Give the data below again exactly as written, but without the pictures.

####

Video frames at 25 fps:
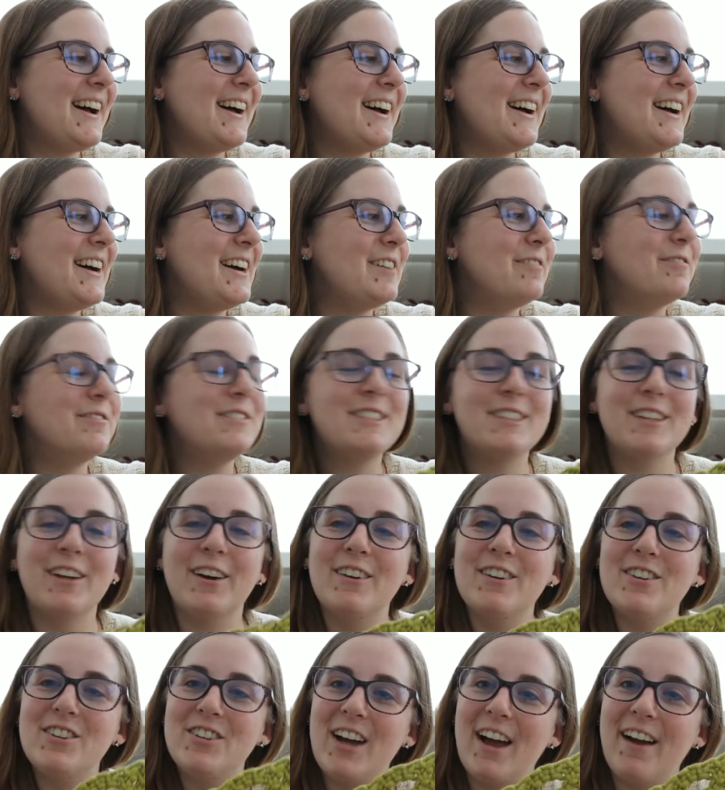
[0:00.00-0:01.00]
um,
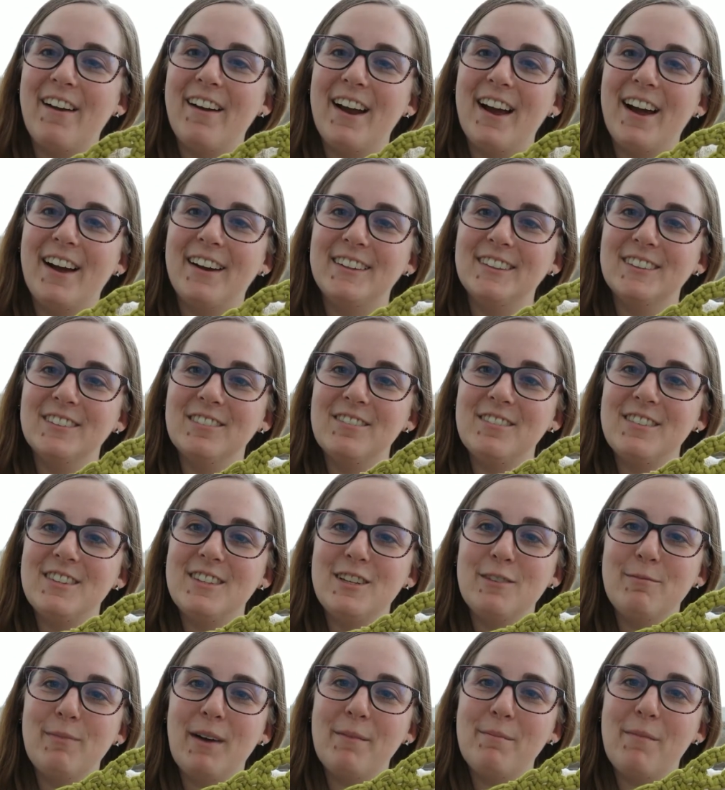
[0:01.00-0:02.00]
so shout out
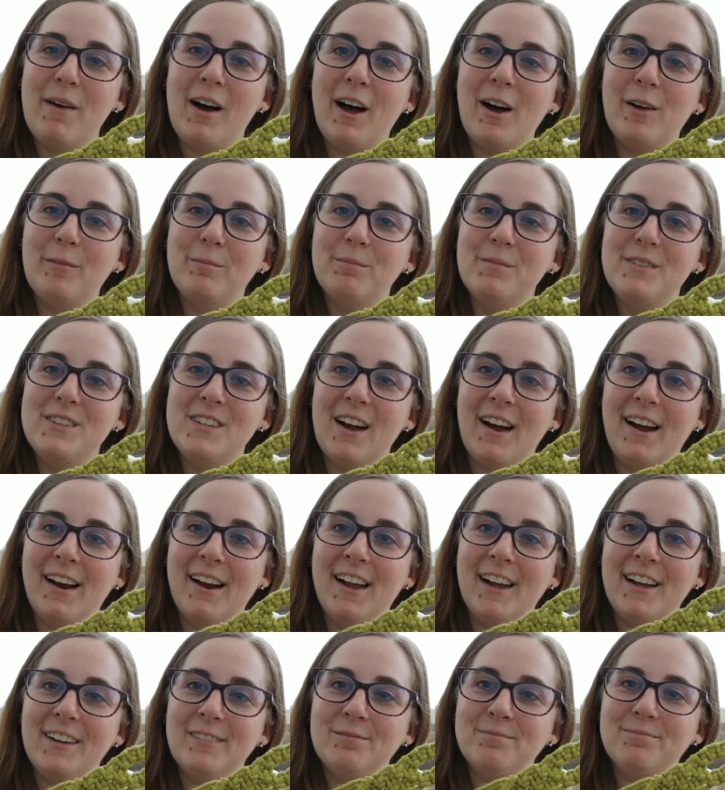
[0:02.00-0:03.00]
to my mom,
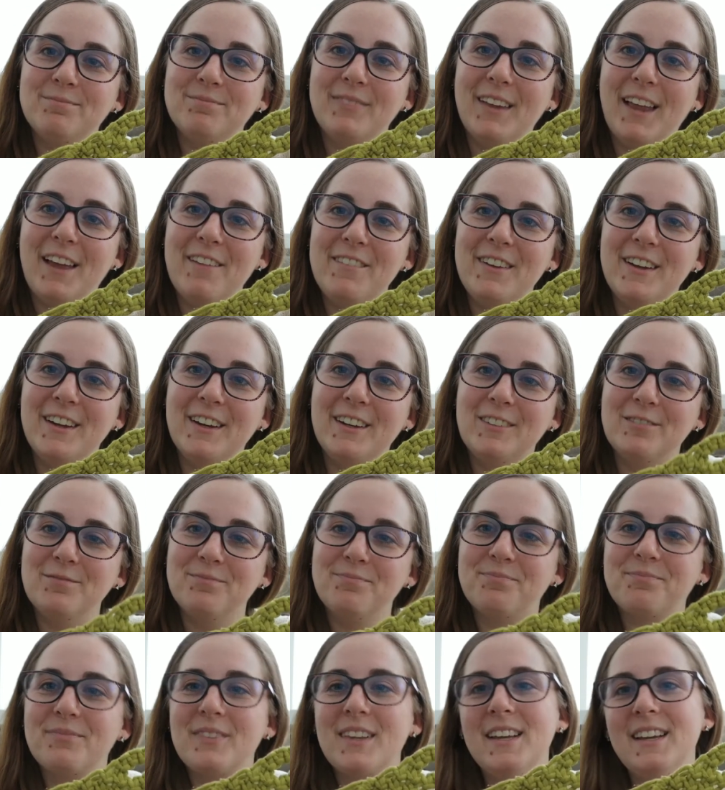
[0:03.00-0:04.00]
Donna, Love
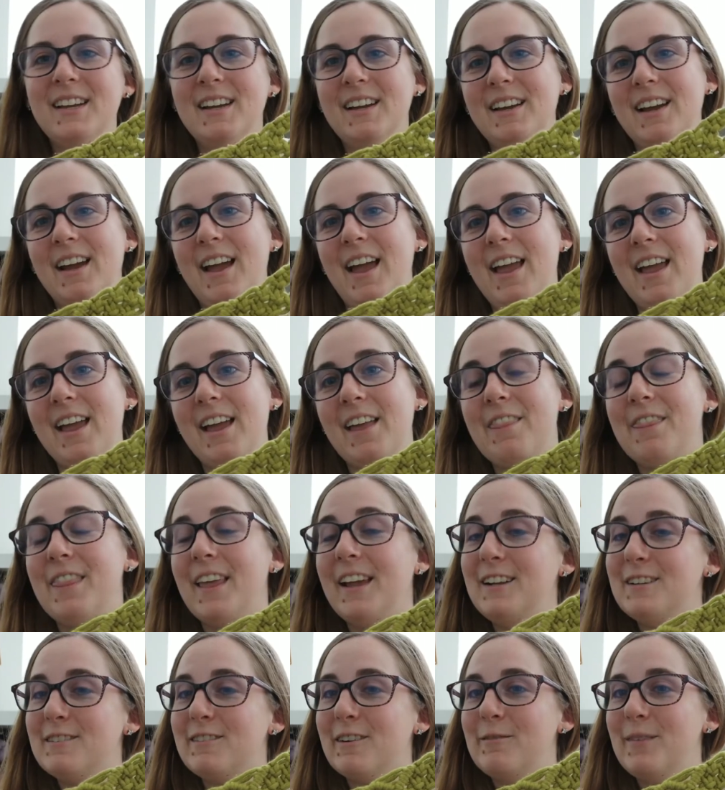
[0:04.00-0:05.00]
you. And
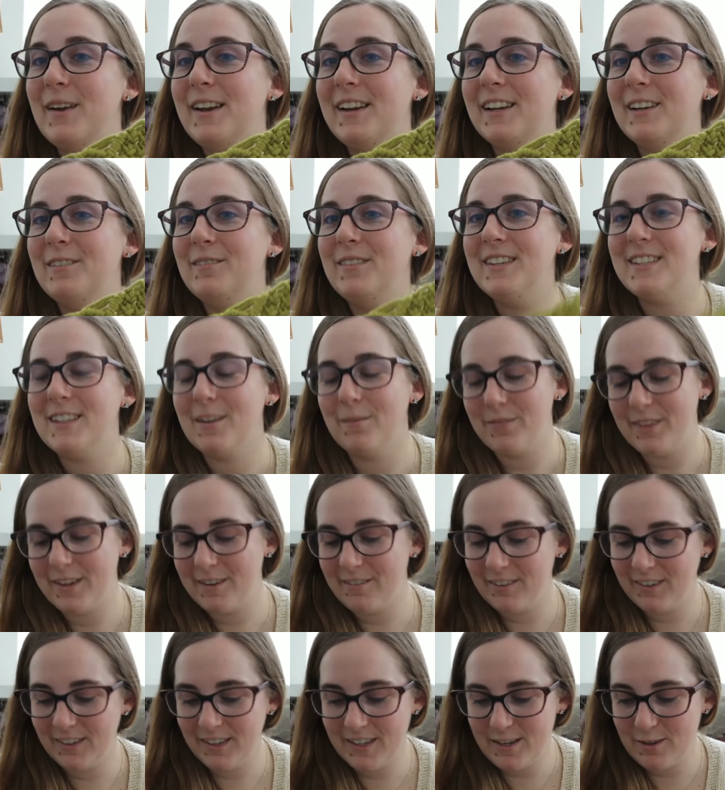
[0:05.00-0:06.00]
thanks for making me
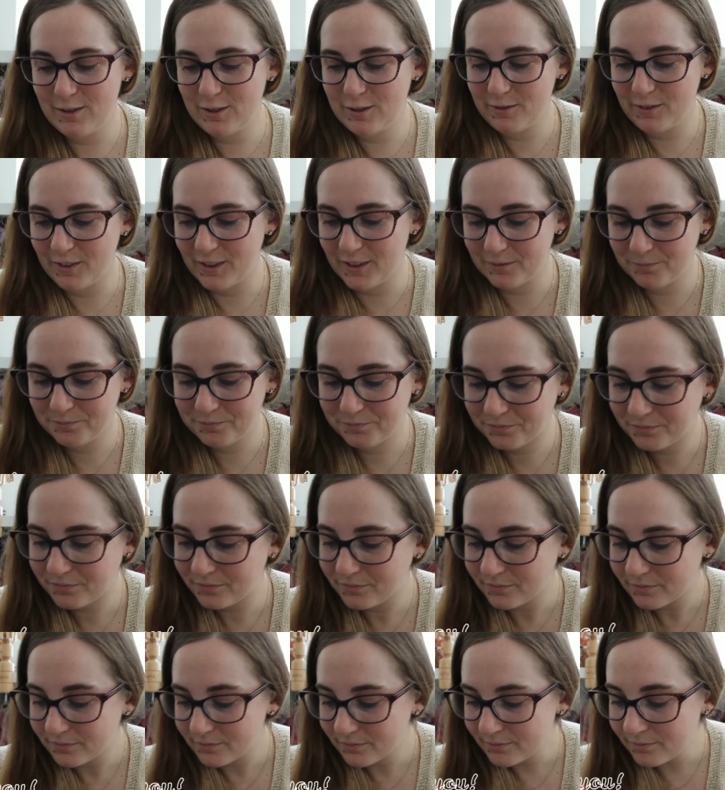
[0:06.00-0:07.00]
something really useful.
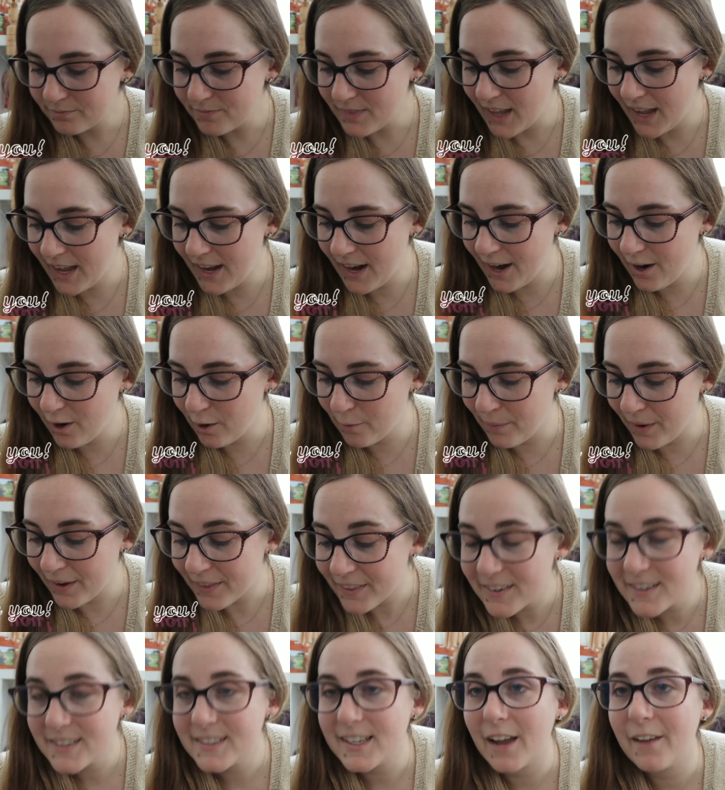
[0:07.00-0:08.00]
And I hope
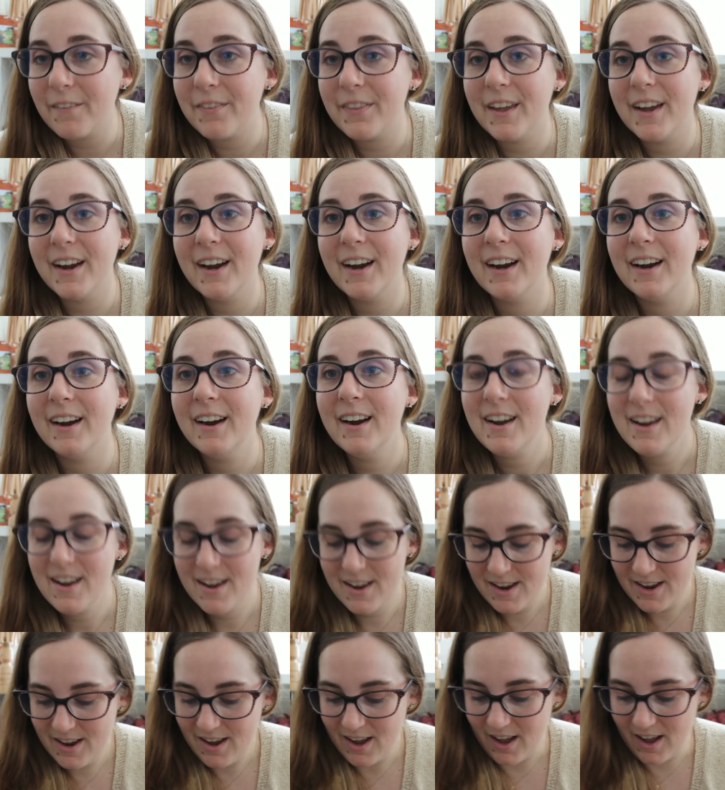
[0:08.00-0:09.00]
others out there
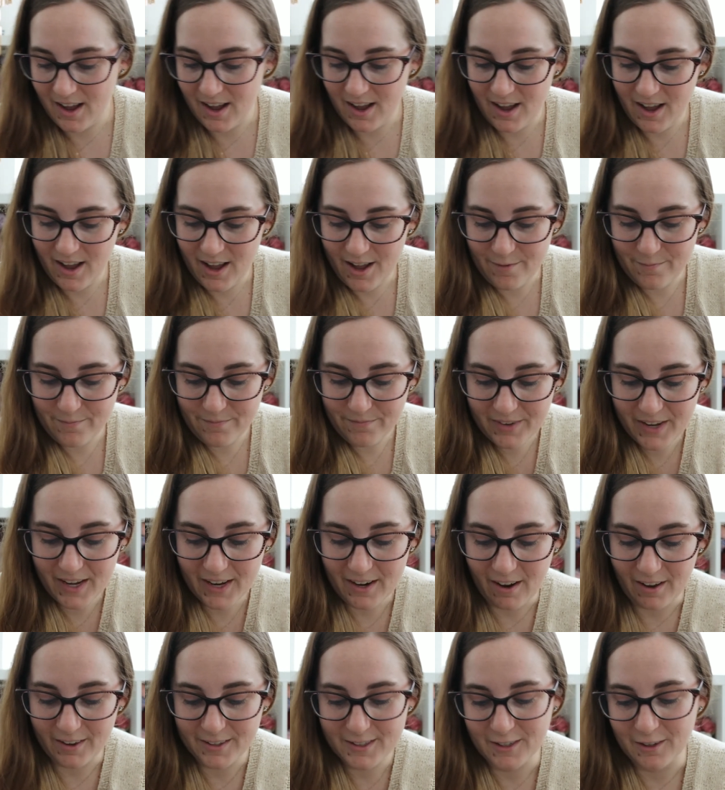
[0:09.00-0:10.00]
um,
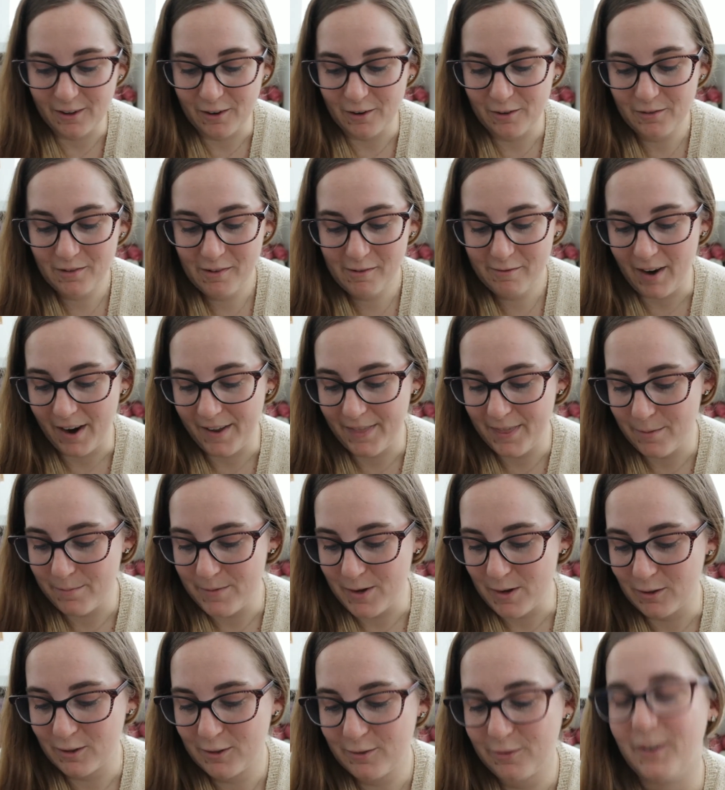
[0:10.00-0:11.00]
can also find them
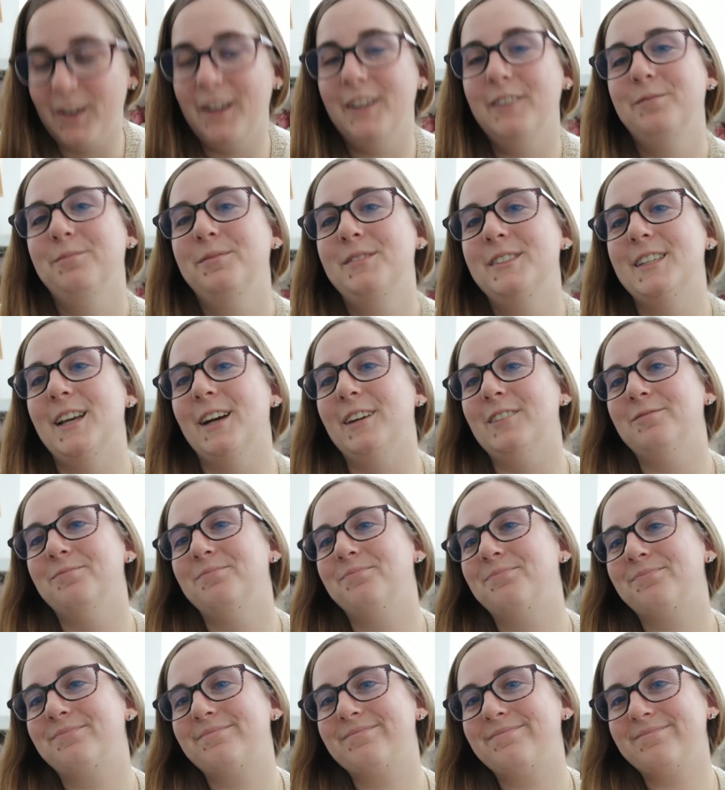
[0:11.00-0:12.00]
useful. So,
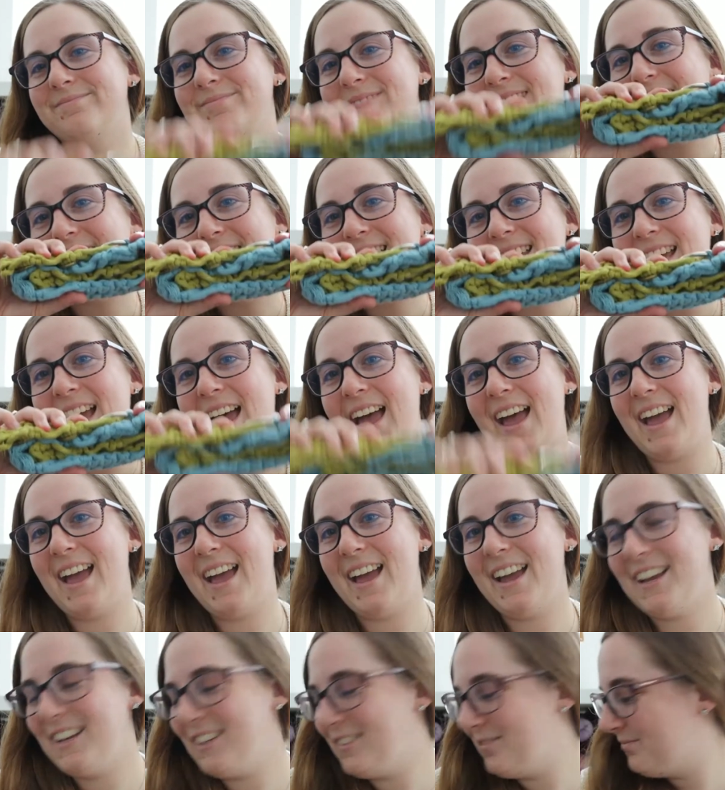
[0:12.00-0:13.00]

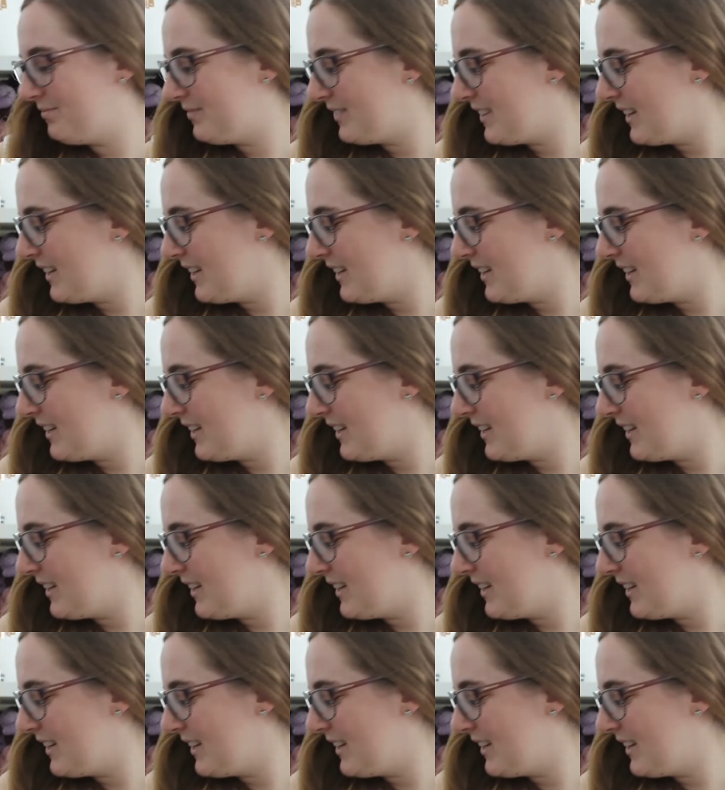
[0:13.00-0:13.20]
yay!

####

* [Answer section]:
Video frames at 25 fps:
[0:00.00-0:01.00]
um,
[0:01.00-0:02.00]
so shout out
[0:02.00-0:03.00]
to my mom,
[0:03.00-0:04.00]
Donna, Love
[0:04.00-0:05.00]
you. And
[0:05.00-0:06.00]
thanks for making me
[0:06.00-0:07.00]
something really useful.
[0:07.00-0:08.00]
And I hope
[0:08.00-0:09.00]
others out there
[0:09.00-0:10.00]
um,
[0:10.00-0:11.00]
can also find them
[0:11.00-0:12.00]
useful. So,
[0:12.00-0:13.00]

[0:13.00-0:13.20]
yay!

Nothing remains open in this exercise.